Method for controlling the fuel-air ratio of an internal combustion engine

Abstract

A method for controlling the fuel-air ratio of an internal combustion engine in which the output signal of a first lambda probe, which is arranged in front of a catalytic converter in the exhaust pipe of the internal combustion engine, is fed to a controller. The controller gives off a setting variable for the fuel-air ratio, and a further signal which is obtained from the output signal of a second lambda probe arranged behind the catalytic converter is fed to the controller. In order to permit an accurate and adjustable control which further improves the fuel-air ratio in the sense of a reduction of the exhaust emission, a hold time is obtained on the output signal of the second lambda probe as a function of the time of the reversal of the output signal of the first lambda probe, whereby the output signal of the controller is shifted in time.

Description

FIELD AND BACKGROUND OF THE INVENTION

The present invention relates to a method for controlling the fuel-air ratio of an internal combustion engine in which the output signal of a first lambda probe, or oxygen measurement probe, which is arranged in front of a catalytic converter in the exhaust pipe of the internal combustion engine, is fed to a controller, and the controller gives off a setting variable for the fuel-air ratio, wherein another signal which is obtained from the output signal of a second lambda (oxygen measurement) probe arranged behind the catalytic converter is fed to the controller.

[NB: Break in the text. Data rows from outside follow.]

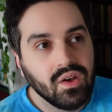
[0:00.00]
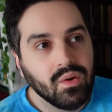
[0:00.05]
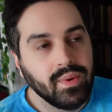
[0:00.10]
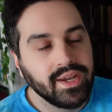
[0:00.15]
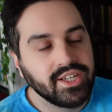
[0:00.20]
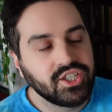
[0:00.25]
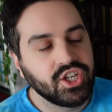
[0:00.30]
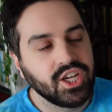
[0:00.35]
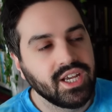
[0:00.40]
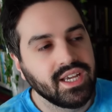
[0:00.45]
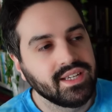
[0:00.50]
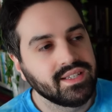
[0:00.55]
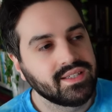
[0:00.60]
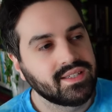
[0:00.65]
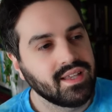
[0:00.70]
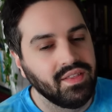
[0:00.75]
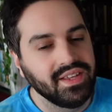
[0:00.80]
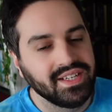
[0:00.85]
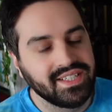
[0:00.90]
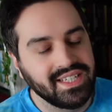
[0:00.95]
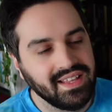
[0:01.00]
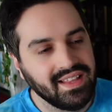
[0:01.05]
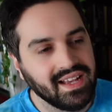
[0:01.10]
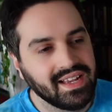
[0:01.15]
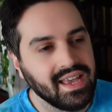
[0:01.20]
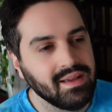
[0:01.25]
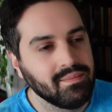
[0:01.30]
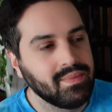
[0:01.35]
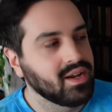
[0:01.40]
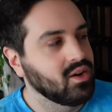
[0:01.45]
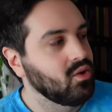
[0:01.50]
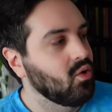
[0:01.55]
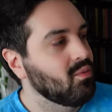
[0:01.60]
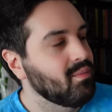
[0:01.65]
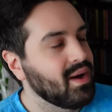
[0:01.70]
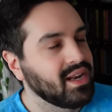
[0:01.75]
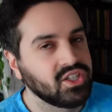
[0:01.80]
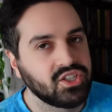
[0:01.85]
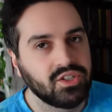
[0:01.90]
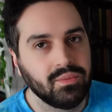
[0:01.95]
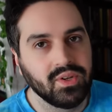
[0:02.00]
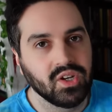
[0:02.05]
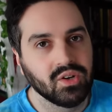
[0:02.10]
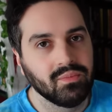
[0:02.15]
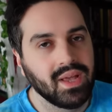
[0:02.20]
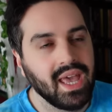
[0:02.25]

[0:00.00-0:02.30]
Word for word: which is the day that King Piccolo managed to become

In order to obtain exhaust gases which are as free as possible of noxious substances, control devices for internal combustion engines are known in which the oxygen content in the exhaust pipe is measured and evaluated. For this purpose, oxygen measurement probes are known, so called lambda probes, which operate, for instance, in accordance with the principle of ionic conduction through a solid electrolyte as a result of a difference in oxygen partial pressure, and give off a voltage signal corresponding to the oxygen partial pressure present in the exhaust gas, and wherein the signal experiences a voltage jump upon transfer from a deficiency of oxygen to an excess of oxygen, or vice versa.

The output signal of the lambda probe is evaluated by a controller which regulates the fuel-air mixture via an actuator.

By the adjustment of the fuel-air ratio there is primarily desired a reduction of the injurious portions of the exhaust emission of internal combustion engines.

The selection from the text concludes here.